The oldest DNA in the world traced from million – year – old mammals | Environmental News

Teeth from mammals buried in the climate of Siberia for more than a million years have extracted the oldest DNA, according to a study published Wednesday, shining a genetic light in the past.

Researchers said the three samples, one around 800,000 years old and two more than a million years old, provide important insights into large Ice Age mammals, including the ancient tradition of the wool raspberry.

The genomes are far superior to the oldest DNA previously classified – a horse dating between 780,000 and 560,000 years ago.

“This DNA is very old. The specimens are a thousand times older than the rest of the Vikings, and even suggest the existence of humans and Neanderthals, ”said Love Dalen, professor of evolutionary genetics at the Center for Palaeogenetics. the Stockholm and senior author of the study published in the journal, Nature.
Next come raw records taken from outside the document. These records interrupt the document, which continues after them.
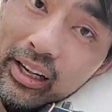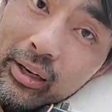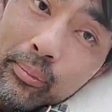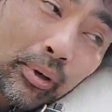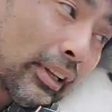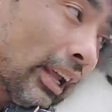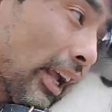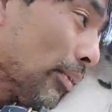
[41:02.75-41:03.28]
not
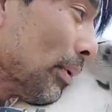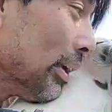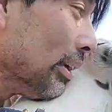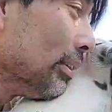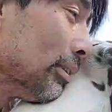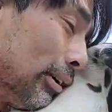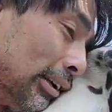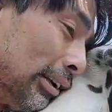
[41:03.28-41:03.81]
going to protect
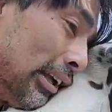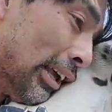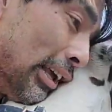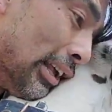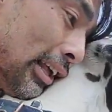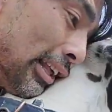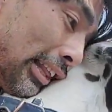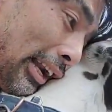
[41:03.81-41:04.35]
me,
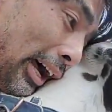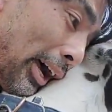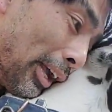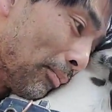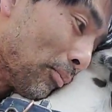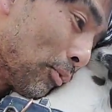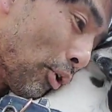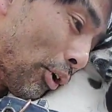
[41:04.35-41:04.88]
then
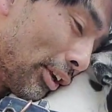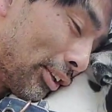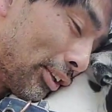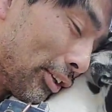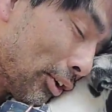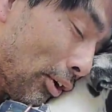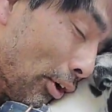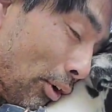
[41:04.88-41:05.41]
I am going
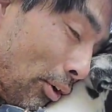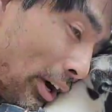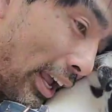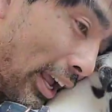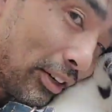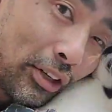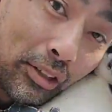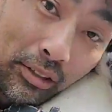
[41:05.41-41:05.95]
to go
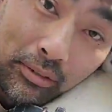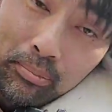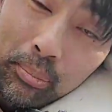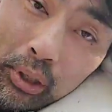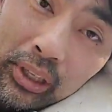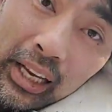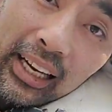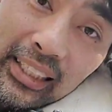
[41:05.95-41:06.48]
and
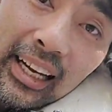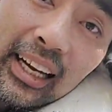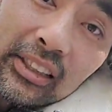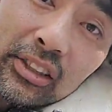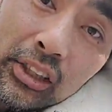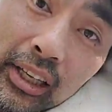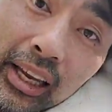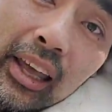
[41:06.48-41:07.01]
protect
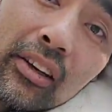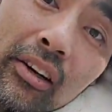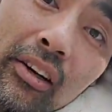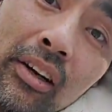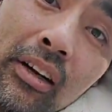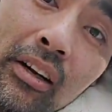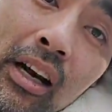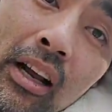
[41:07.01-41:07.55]
us
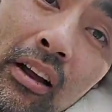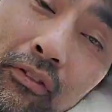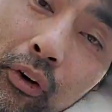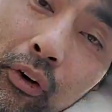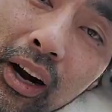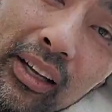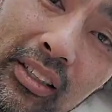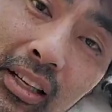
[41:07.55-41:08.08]
together.
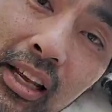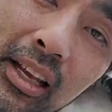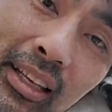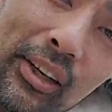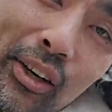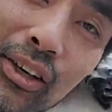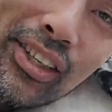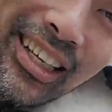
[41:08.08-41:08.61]
For us. You're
The mammals were first discovered in the 1970s in Siberia and kept at the Russian Academy of Sciences in Moscow.

Researchers first dated the samples geologically, in comparison to other species, such as small rats, which were known to be unique at certain times and found in the same sediment layers.
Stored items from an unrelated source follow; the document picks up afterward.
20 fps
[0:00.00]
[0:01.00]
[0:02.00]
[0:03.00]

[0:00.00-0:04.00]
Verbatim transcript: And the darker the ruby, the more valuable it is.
This suggested that two of the more than a million year old mammals were old steppe mammals.

The youngest of the trio is one of the earliest woolly mammals found yet.

DNA Jigsaw

Researchers would also extract genetic data from small powdered samples from each raspberry tooth, “much like a pinch of salt you would put on your dinner plate,” Dalen told a news release.

The woolly raspberry tusks emerge from the permafrost on the middle of Wrangel Island in northeastern Siberia. Examination of teeth from the animals has found the oldest DNA ever [Love Dalén via AFP]

Although it had decayed into very small fragments, scientists were able to order tens of millions of chemical pairs, which make up DNA strands and make age estimates from genetic information.

This suggested that the oldest mum, named Krestovka, is even older at about 1.65 million years old, and the second, Adycha, about 1.34 million years old and the Chukochya youngest 870,000 years old.

Dalen said the difference for the oldest raspberry could be a real breakthrough in the DNA extraction process, making the creature appear to be around 1.2 million years old. age, as suggested by the geological evidence.

But he said it was possible that the sample was indeed older and had melted out of the permafrost at one point and then gone out in a younger layer of sediment.

The DNA fragments were like a puzzle with millions of tiny bits, “a way, a way, a way smaller than you would get from high-quality modern DNA”, said lead author Tom van der Valk, of Science for Life, Uppsala University.

Using a genome from an African elephant, modern relatives of the mammal, as a plan for their algorithm, researchers were able to reconstruct parts of the mammoth genomes.

The study found that the oldest Krestovka raspberry represents a previously unknown genetic line, which researchers estimated to have fallen from other mammals about two million years ago and was an ancestor for those who settled North America.

The study also found the line from the million-year-old Adycha steppe mammal to Chukochya and other woolly mammals recently.

He found gene changes associated with life in the Arctic, such as hair loss, thermoregulation, fat deposits and cold tolerance in the oldest sample, indicating that mammals already had hair long before the woolly mammal appeared.

Ice Age Giants

Siberia has altered between the dry and cold conditions of the Ice Age and the warm, wet periods.

Now climate change is melting the permafrost and revealing more samples, Dalen said, although more rain could mean leftovers are washed away.

He said new technologies mean it may be possible to sort even older DNA from what is left in the permafrost, which dates back 2.6 million years.

Researchers want to look at creatures such as the ancestors of moose, muskox, wolves and lemmings, to shed light on the evolution of modern species.

“Genomics has been pushed into a deep era by Ice Age giants,” said Alfred Roca, a professor in the Department of Animal Sciences at the University of Illinois, in an opinion piece published in Nature.

“Maybe the little mammals around them will have a day.”